Copy each entry precisely as written, and do not carry over the pictures.

(Dataset excerpts)
====

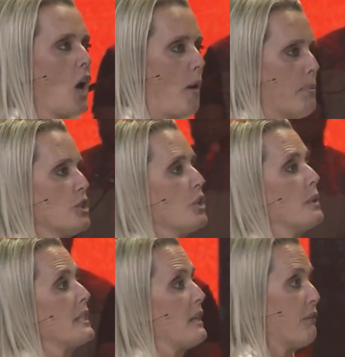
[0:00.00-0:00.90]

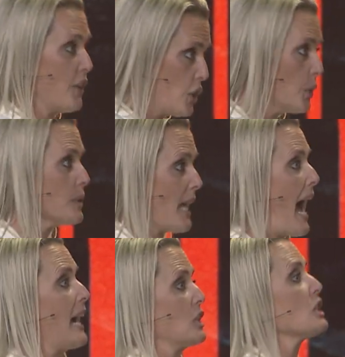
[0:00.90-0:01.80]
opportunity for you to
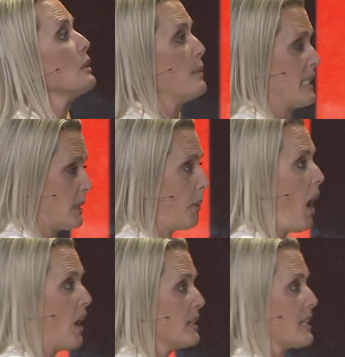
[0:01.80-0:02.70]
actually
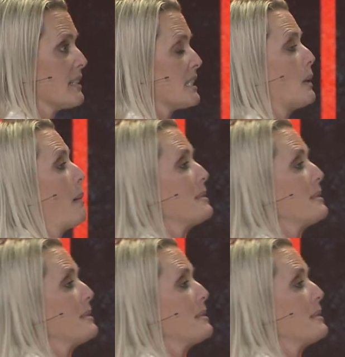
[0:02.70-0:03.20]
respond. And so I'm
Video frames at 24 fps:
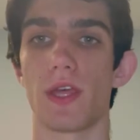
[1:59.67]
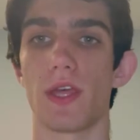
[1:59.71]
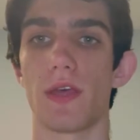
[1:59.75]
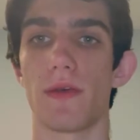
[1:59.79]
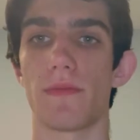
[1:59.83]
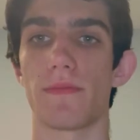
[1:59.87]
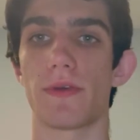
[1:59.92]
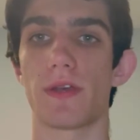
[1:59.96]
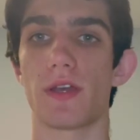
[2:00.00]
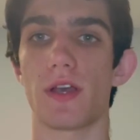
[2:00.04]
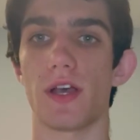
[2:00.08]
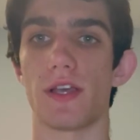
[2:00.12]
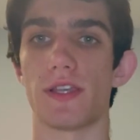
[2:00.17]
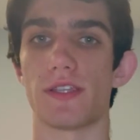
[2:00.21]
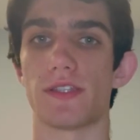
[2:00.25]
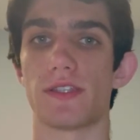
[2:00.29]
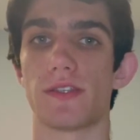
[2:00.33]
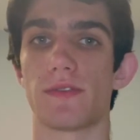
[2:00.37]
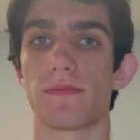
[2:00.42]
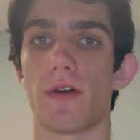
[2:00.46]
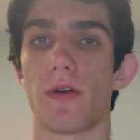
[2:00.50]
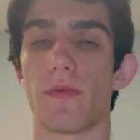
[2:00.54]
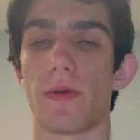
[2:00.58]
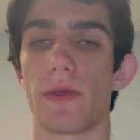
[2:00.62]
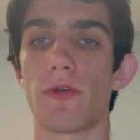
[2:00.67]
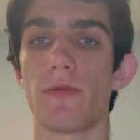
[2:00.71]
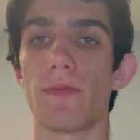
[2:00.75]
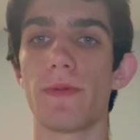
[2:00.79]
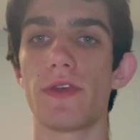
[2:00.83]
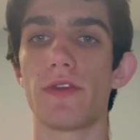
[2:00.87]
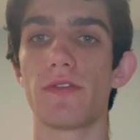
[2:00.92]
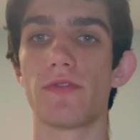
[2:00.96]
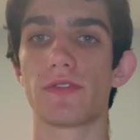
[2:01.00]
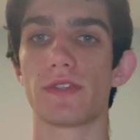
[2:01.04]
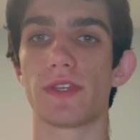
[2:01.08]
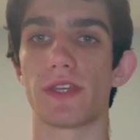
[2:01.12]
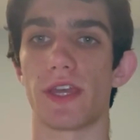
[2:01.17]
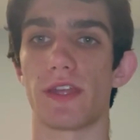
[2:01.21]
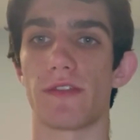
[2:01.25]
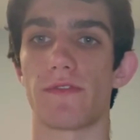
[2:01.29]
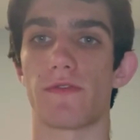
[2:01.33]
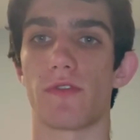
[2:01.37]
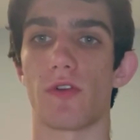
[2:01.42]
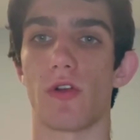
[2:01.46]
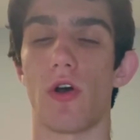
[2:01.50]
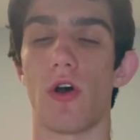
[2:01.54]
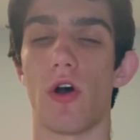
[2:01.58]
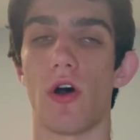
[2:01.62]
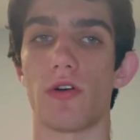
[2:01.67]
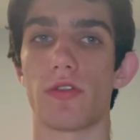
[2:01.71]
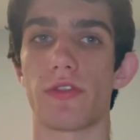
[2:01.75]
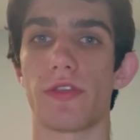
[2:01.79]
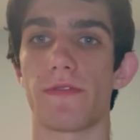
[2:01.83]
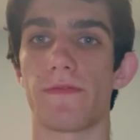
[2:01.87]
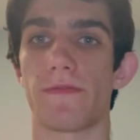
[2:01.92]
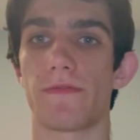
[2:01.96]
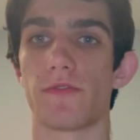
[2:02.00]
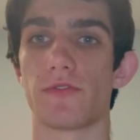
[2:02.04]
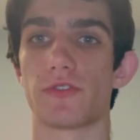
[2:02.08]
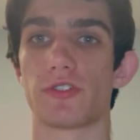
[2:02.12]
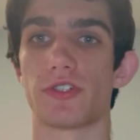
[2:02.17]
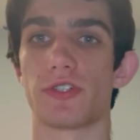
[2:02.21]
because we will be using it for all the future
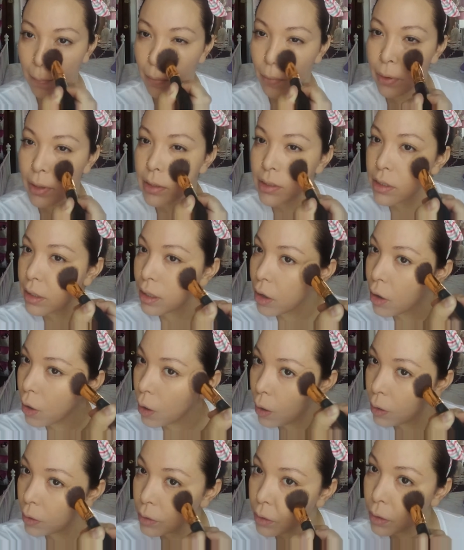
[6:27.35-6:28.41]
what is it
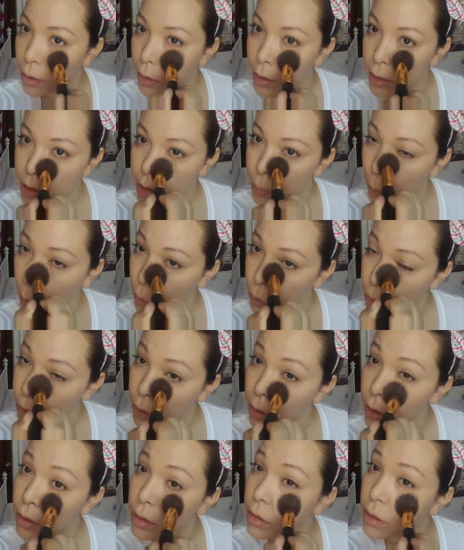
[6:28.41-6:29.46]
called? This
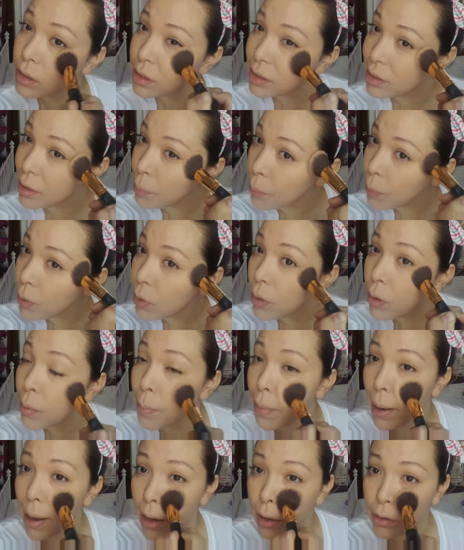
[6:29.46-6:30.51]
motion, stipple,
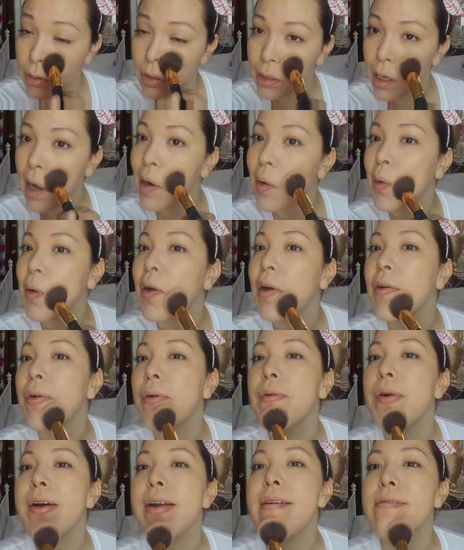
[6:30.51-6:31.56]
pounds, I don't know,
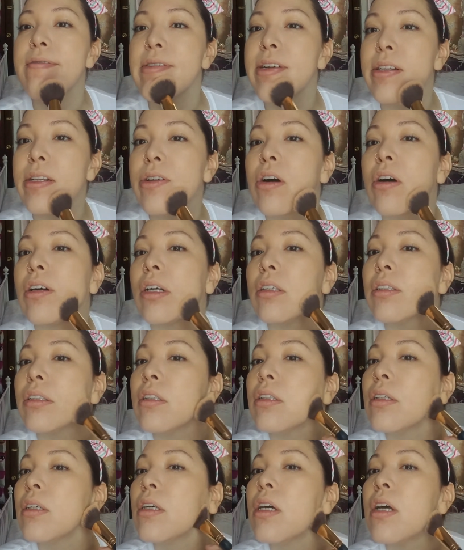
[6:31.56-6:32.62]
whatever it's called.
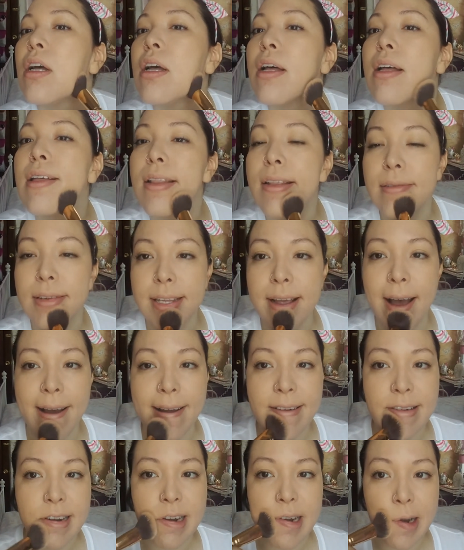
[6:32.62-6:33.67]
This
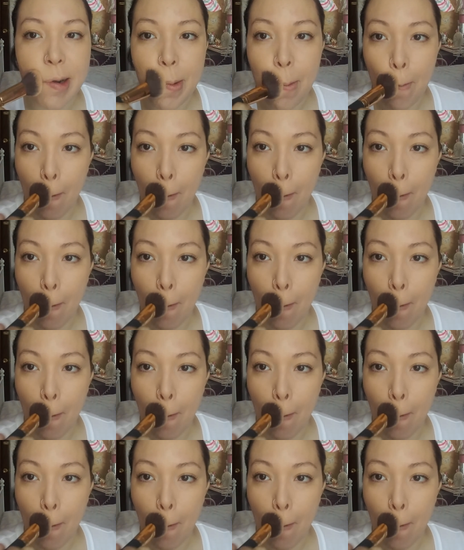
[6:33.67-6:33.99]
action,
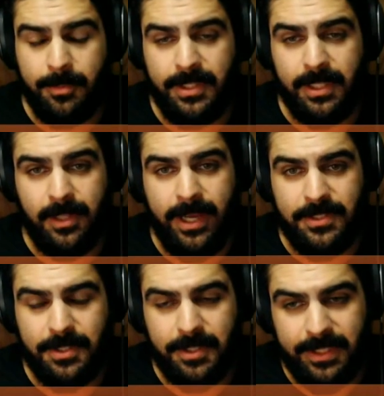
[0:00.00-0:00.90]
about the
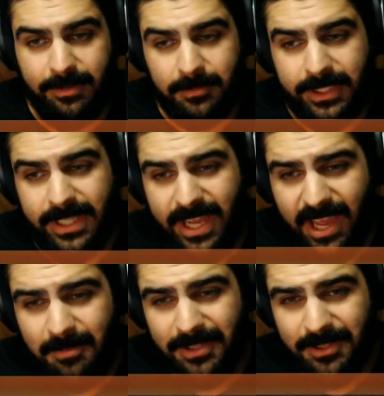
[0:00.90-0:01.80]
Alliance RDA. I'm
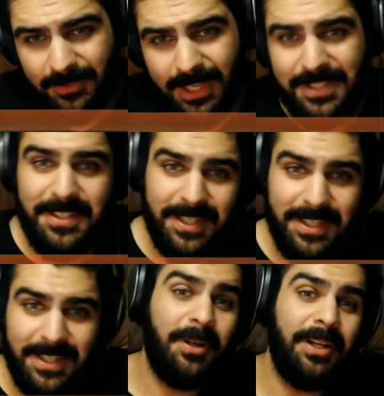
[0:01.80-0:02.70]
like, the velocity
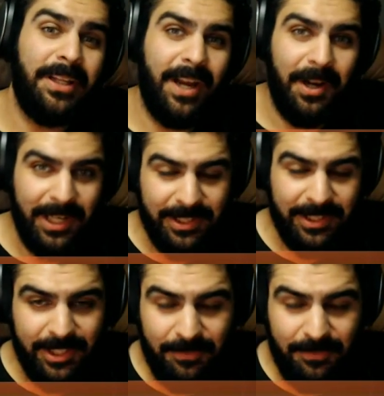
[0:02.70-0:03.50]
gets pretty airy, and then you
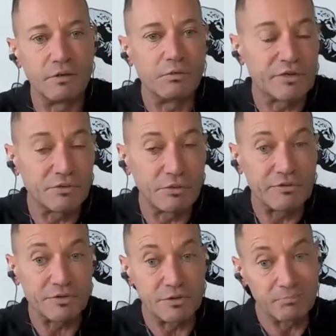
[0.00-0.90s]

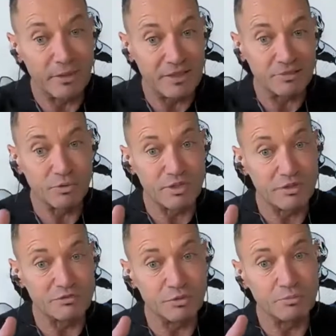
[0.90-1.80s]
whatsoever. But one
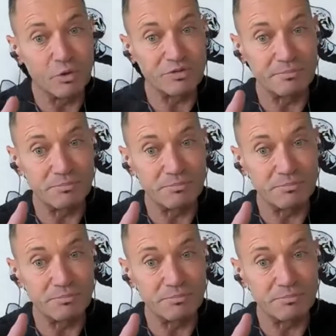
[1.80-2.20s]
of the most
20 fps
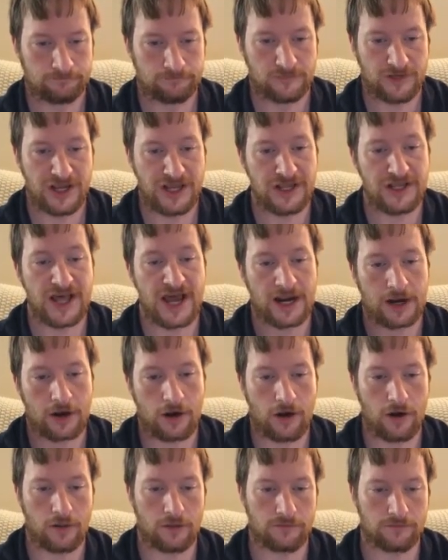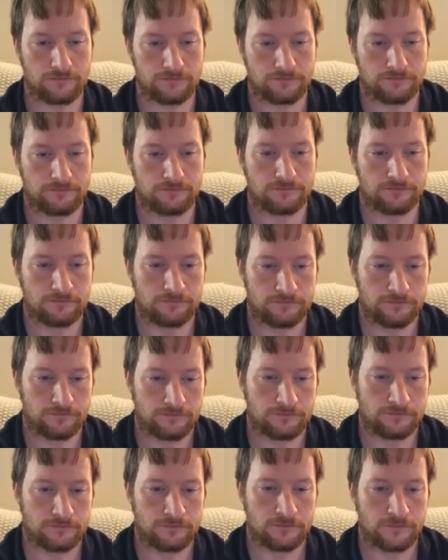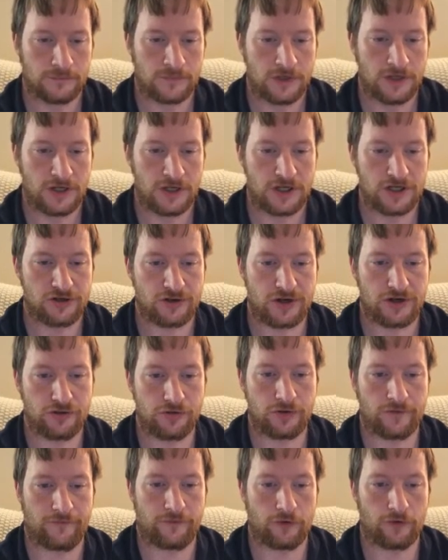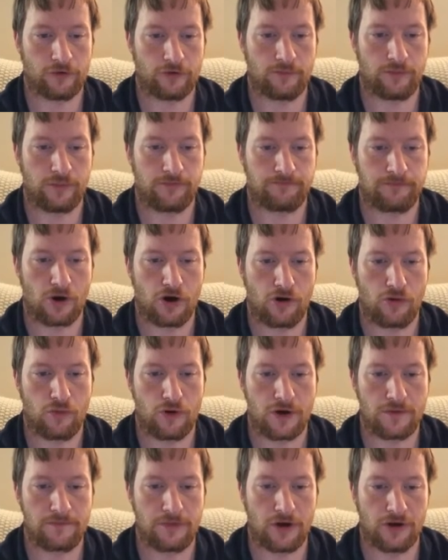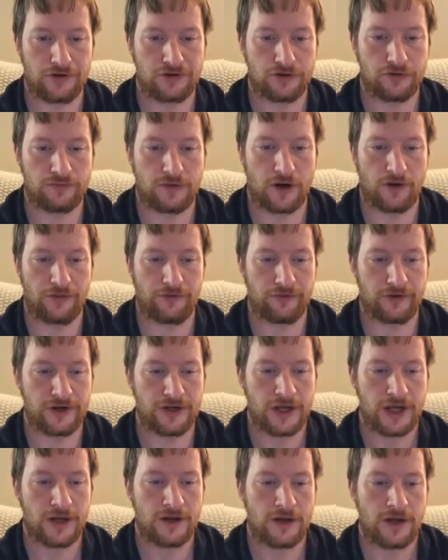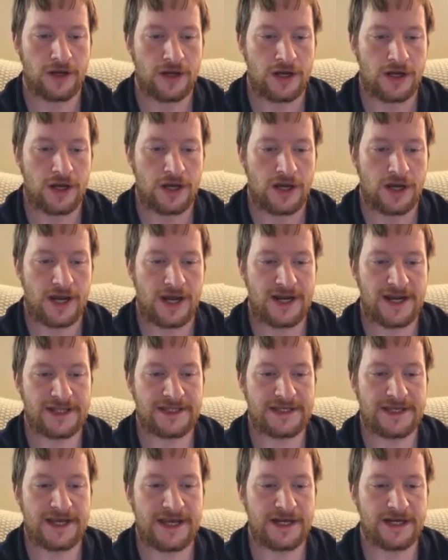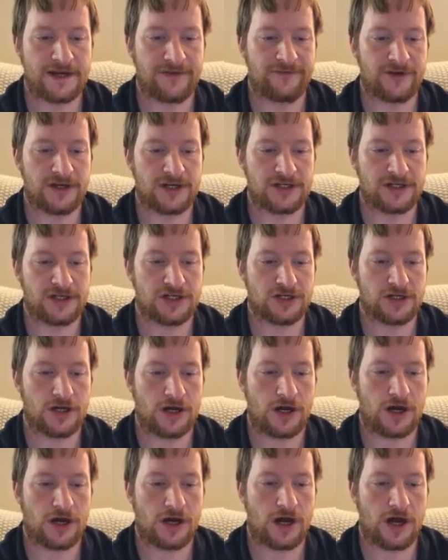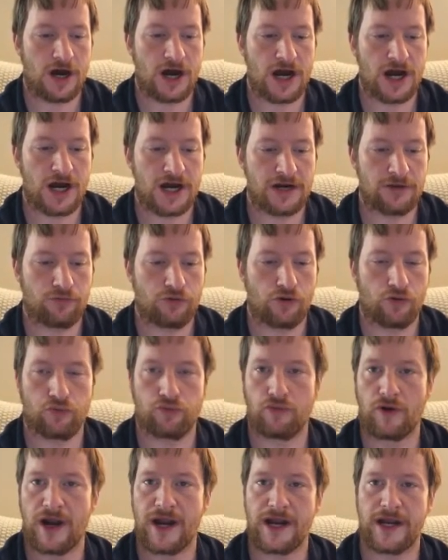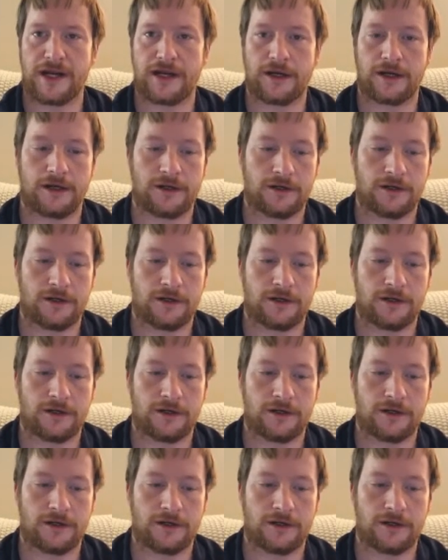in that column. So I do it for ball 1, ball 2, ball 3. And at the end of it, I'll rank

====

RESPONSE TO THE TASK:
[0:00.00-0:00.90]

[0:00.90-0:01.80]
opportunity for you to
[0:01.80-0:02.70]
actually
[0:02.70-0:03.20]
respond. And so I'm
Video frames at 24 fps:
[1:59.67]
[1:59.71]
[1:59.75]
[1:59.79]
[1:59.83]
[1:59.87]
[1:59.92]
[1:59.96]
[2:00.00]
[2:00.04]
[2:00.08]
[2:00.12]
[2:00.17]
[2:00.21]
[2:00.25]
[2:00.29]
[2:00.33]
[2:00.37]
[2:00.42]
[2:00.46]
[2:00.50]
[2:00.54]
[2:00.58]
[2:00.62]
[2:00.67]
[2:00.71]
[2:00.75]
[2:00.79]
[2:00.83]
[2:00.87]
[2:00.92]
[2:00.96]
[2:01.00]
[2:01.04]
[2:01.08]
[2:01.12]
[2:01.17]
[2:01.21]
[2:01.25]
[2:01.29]
[2:01.33]
[2:01.37]
[2:01.42]
[2:01.46]
[2:01.50]
[2:01.54]
[2:01.58]
[2:01.62]
[2:01.67]
[2:01.71]
[2:01.75]
[2:01.79]
[2:01.83]
[2:01.87]
[2:01.92]
[2:01.96]
[2:02.00]
[2:02.04]
[2:02.08]
[2:02.12]
[2:02.17]
[2:02.21]
because we will be using it for all the future
[6:27.35-6:28.41]
what is it
[6:28.41-6:29.46]
called? This
[6:29.46-6:30.51]
motion, stipple,
[6:30.51-6:31.56]
pounds, I don't know,
[6:31.56-6:32.62]
whatever it's called.
[6:32.62-6:33.67]
This
[6:33.67-6:33.99]
action,
[0:00.00-0:00.90]
about the
[0:00.90-0:01.80]
Alliance RDA. I'm
[0:01.80-0:02.70]
like, the velocity
[0:02.70-0:03.50]
gets pretty airy, and then you
[0.00-0.90s]

[0.90-1.80s]
whatsoever. But one
[1.80-2.20s]
of the most
20 fps
in that column. So I do it for ball 1, ball 2, ball 3. And at the end of it, I'll rank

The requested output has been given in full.